**What you are asked to do:** A word-for-word copy of every entry below is required; the images do not belong in it.

Data extracted from a collection
>>
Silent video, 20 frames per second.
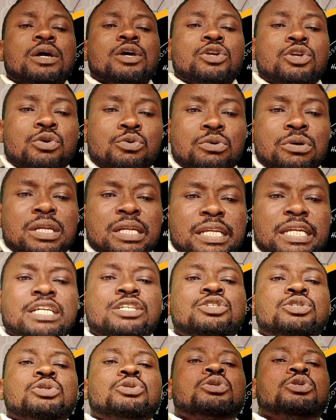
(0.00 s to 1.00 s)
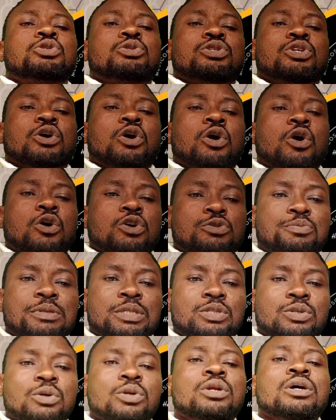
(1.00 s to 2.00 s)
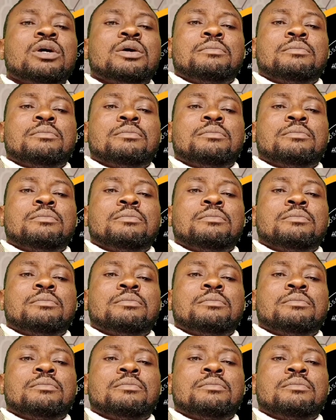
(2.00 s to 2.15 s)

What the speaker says: You will need to go to the hospital.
<<
**Answer:**
Silent video, 20 frames per second.
(0.00 s to 1.00 s)
(1.00 s to 2.00 s)
(2.00 s to 2.15 s)

What the speaker says: You will need to go to the hospital.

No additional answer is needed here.